I’m not worried about Jay Z or Beyoncé. I’m worried about the middle class musician, the journeyman that used to be able to ply his trade and make a living selling 25,000 CDs. That does not exist anymore. . . We are only a few years into the sharing economy, but one thing is clear. . . most of the economic gains will flow to those who own the platform rather than to those who do the work.

"Trade" can also refer to an industry, i.e. the organizations engaged in a particular sector of commerce. For the organizations involved in independent film, the situation has gotten so bad that Ted Hope calls it FKATFB (Formerly Known as the Film Biz), to the extent that he advises indie filmmakers to abandon the current global streaming platforms entirely.
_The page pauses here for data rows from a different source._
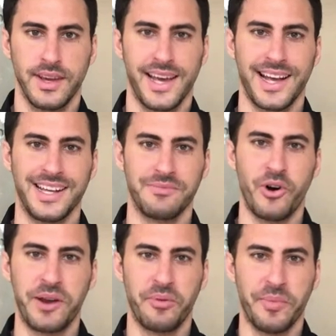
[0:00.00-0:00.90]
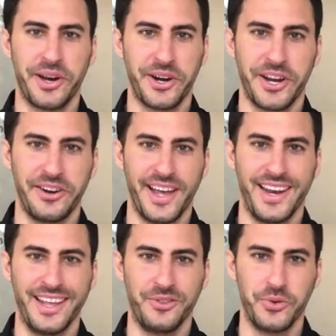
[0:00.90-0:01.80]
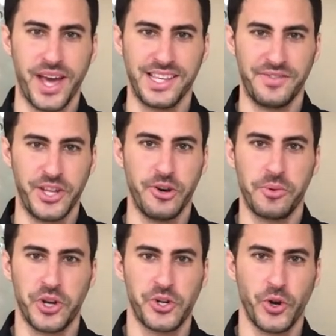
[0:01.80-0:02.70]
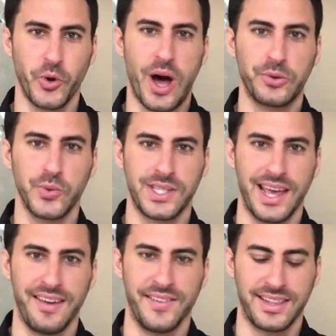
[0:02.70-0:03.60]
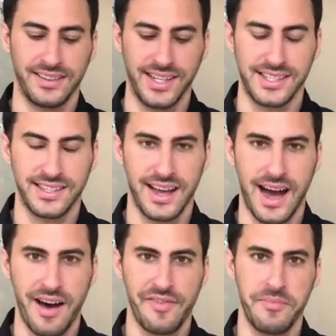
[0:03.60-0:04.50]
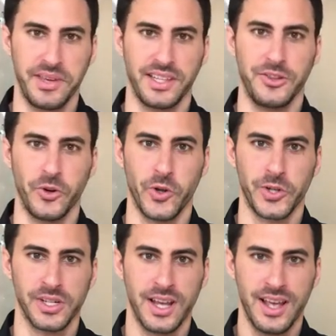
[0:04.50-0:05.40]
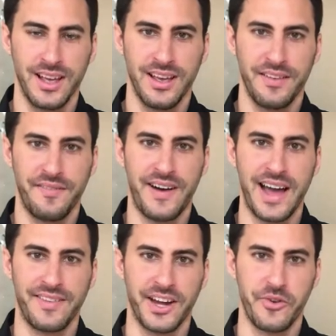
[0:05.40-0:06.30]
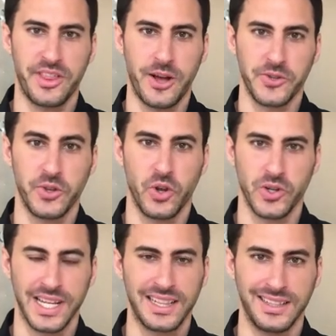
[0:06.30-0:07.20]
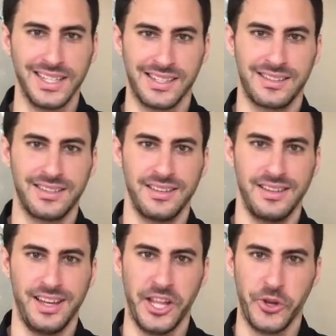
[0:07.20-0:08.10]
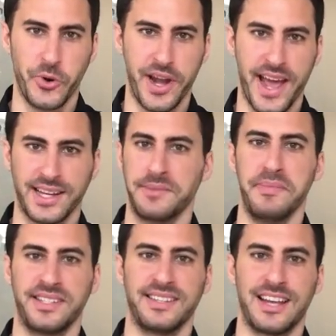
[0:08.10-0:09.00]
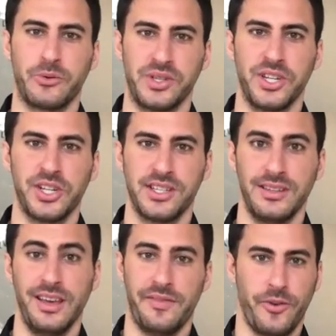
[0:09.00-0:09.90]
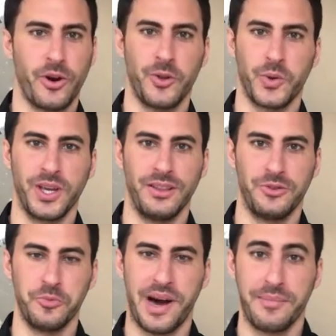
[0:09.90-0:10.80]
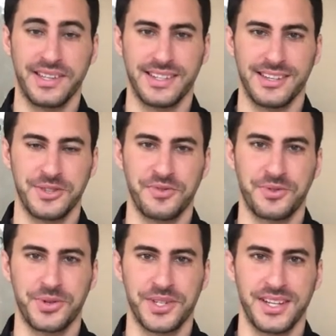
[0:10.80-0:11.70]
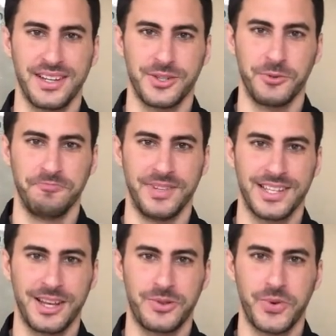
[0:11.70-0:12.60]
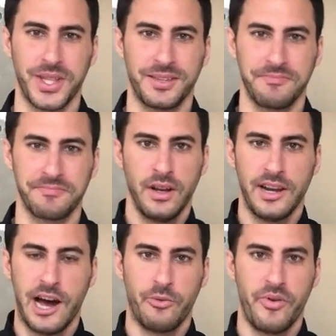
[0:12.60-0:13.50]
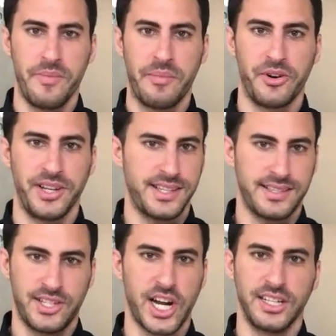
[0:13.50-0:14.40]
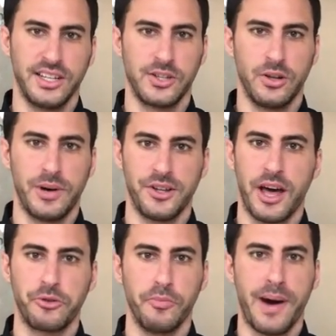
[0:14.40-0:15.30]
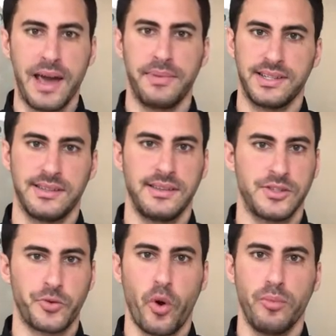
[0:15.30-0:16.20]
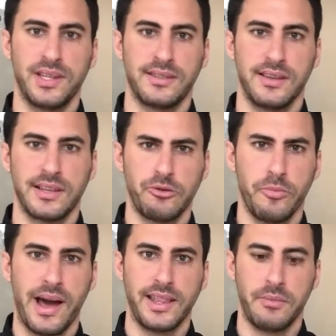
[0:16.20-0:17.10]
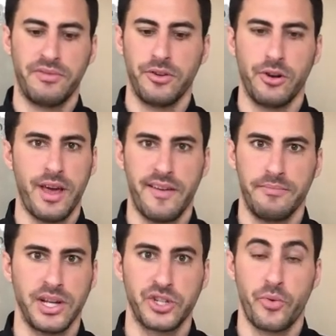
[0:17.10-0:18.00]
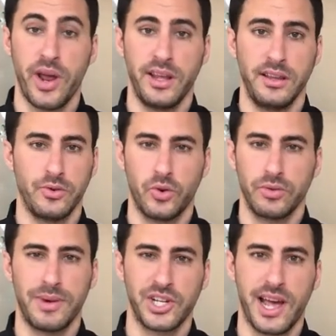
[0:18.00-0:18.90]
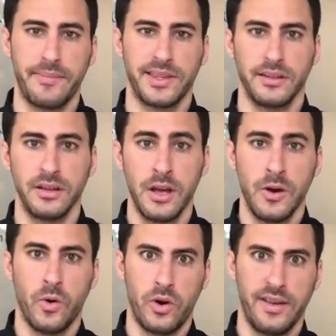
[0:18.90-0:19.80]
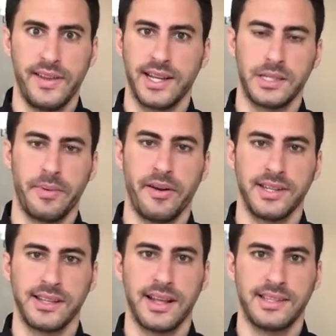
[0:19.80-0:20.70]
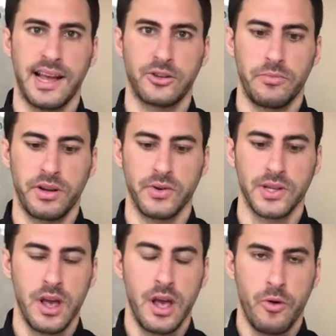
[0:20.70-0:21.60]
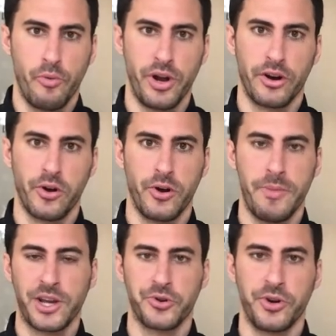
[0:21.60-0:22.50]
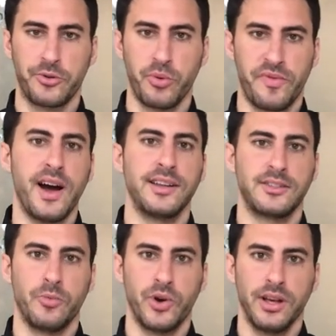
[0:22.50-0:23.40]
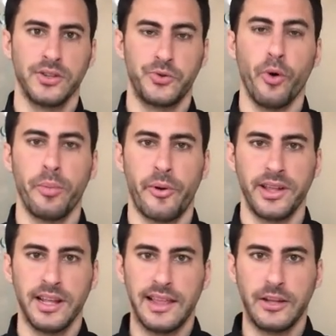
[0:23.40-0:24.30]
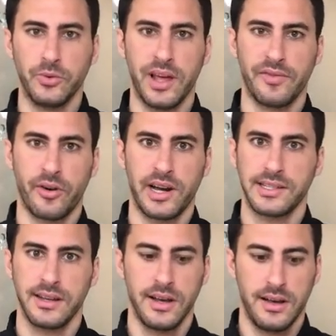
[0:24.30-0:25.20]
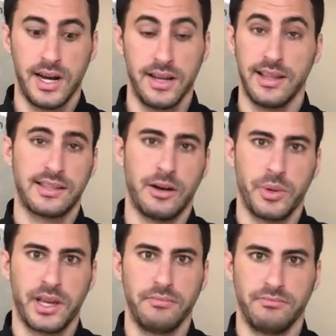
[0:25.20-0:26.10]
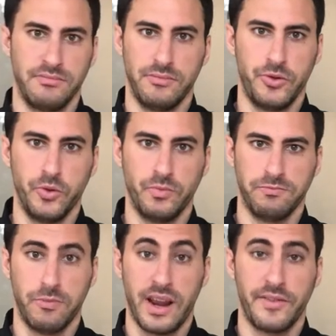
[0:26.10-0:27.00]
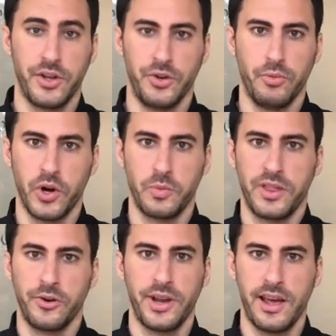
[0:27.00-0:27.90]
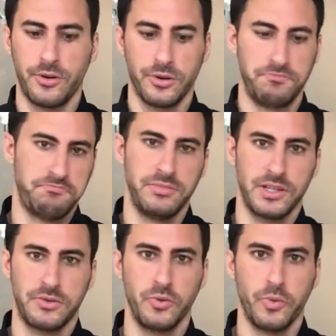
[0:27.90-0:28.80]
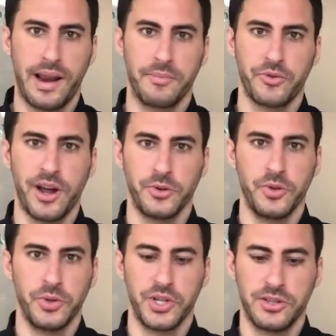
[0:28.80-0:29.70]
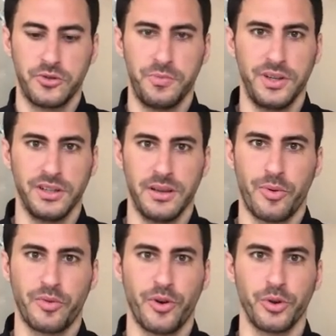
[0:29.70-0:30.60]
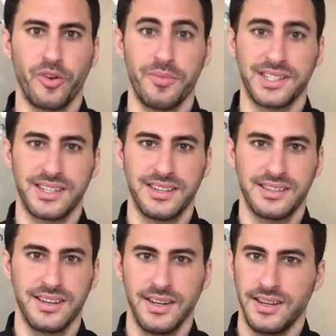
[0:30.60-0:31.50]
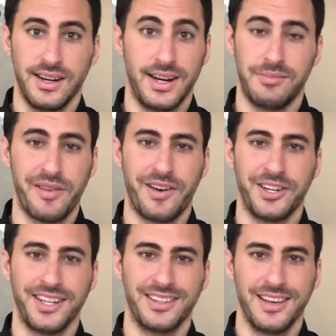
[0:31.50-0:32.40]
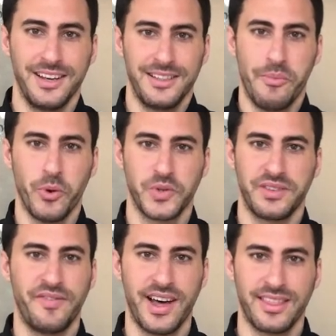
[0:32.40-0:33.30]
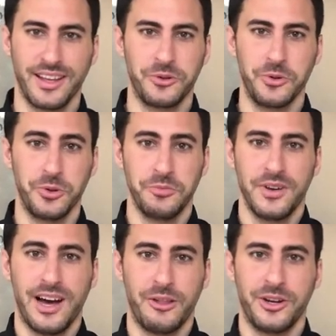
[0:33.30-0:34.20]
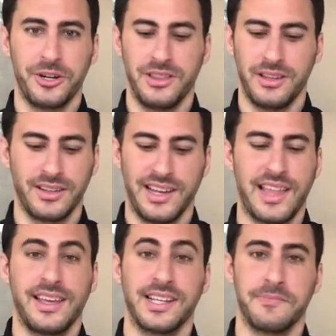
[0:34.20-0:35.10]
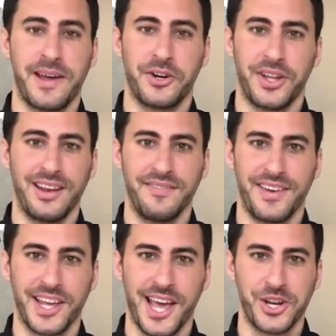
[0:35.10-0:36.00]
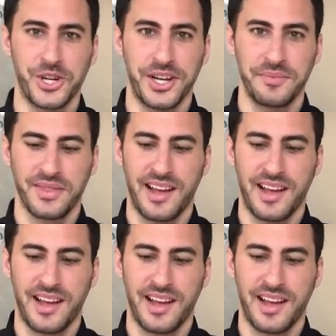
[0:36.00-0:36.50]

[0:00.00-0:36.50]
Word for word: Hey guys, Moran Pober here, and in today's video I'm going to show you how to save at least half a million dollar, five hundred thousand dollars at least in your next business acquisitions if you are looking to buy businesses, of course. So let's get to it. Now remember, this channel is all about how to buy businesses, grow businesses, how to buy them if you don't have much credit or much capital or even experience in that sector, because we are going to make sure that we find someone else to operate the day-to-day for us. Uh, that's how we can do whatever you want with your day, or just do what I'm trying to do, which is to build a portfolio of businesses. Um, I found it the most fun thing to do out there. Literally, I think it's better than vacation.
This is the situation that we're on a mission to transform for the better, including for the indie film artists who haven't reached (and may not even be aiming for) increasingly rare "mainstream" success, but are creating meaningful and important work in the "long tail," that could and should have enough global audience to sustain and support them.
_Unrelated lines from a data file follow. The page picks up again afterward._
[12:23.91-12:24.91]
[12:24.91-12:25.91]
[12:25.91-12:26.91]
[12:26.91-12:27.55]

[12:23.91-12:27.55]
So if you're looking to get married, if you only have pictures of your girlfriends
The levers for change will need to involve technology, but are also based in the approaches of collective action and cooperative enterprise. For this, we're inspired by Equal Exchange and the way that producers of coffee and other food can come together in voluntary association with consumers who care about the impact of their spending, and together they can create better, more ethical, and more fair trade.

Engaging the conscious consumers as partners and stakeholders can have a tremendous effect. Ezra Klein recently spoke about the impact of conscious consumerism for digital media an excellent episode of the Search Engine podcast titled How Do We Survive the Media Apocalypse?

When you pay for anything, when you become a member, a subscriber, then you're really sending a signal to generate more of that thing and not of the other thing. Like what we pay attention to online, we are willing into existence. What we ignore online, we are asking to die. . .
. . . one of the things you'll see people say online is like, well, there's no ethical consumption under capitalism. . . actually there is ethical consumption under capitalism. . . within these questions of consumption, people should think of themselves as individual nodes for collective change. . . . Any one of us is a small part of this very, very large whole. But the decisions you make influence the people around you. . . Human beings are social. What we do is contagious. You should understand that there is a relationship between individual decisions and collective outcomes.

We can also see conscious consumerism in the backlash against AI that even large brands are now participating in. While some of them may be simply playing to the masses, other organizations are taking a principled approach. As one recent example, we admire the leadership of Jingna Zhang, the founder of the visual artist portfolio/social platform Cara, as reported in The Atlantic:

I want a platform that opts images out of scraping by default, that won’t host AI media until data sets are ethically sourced and laws have passed to protect artists’ work.

We hope you'll join us as we work toward building a better world for film artists and film audiences – fair trade for film.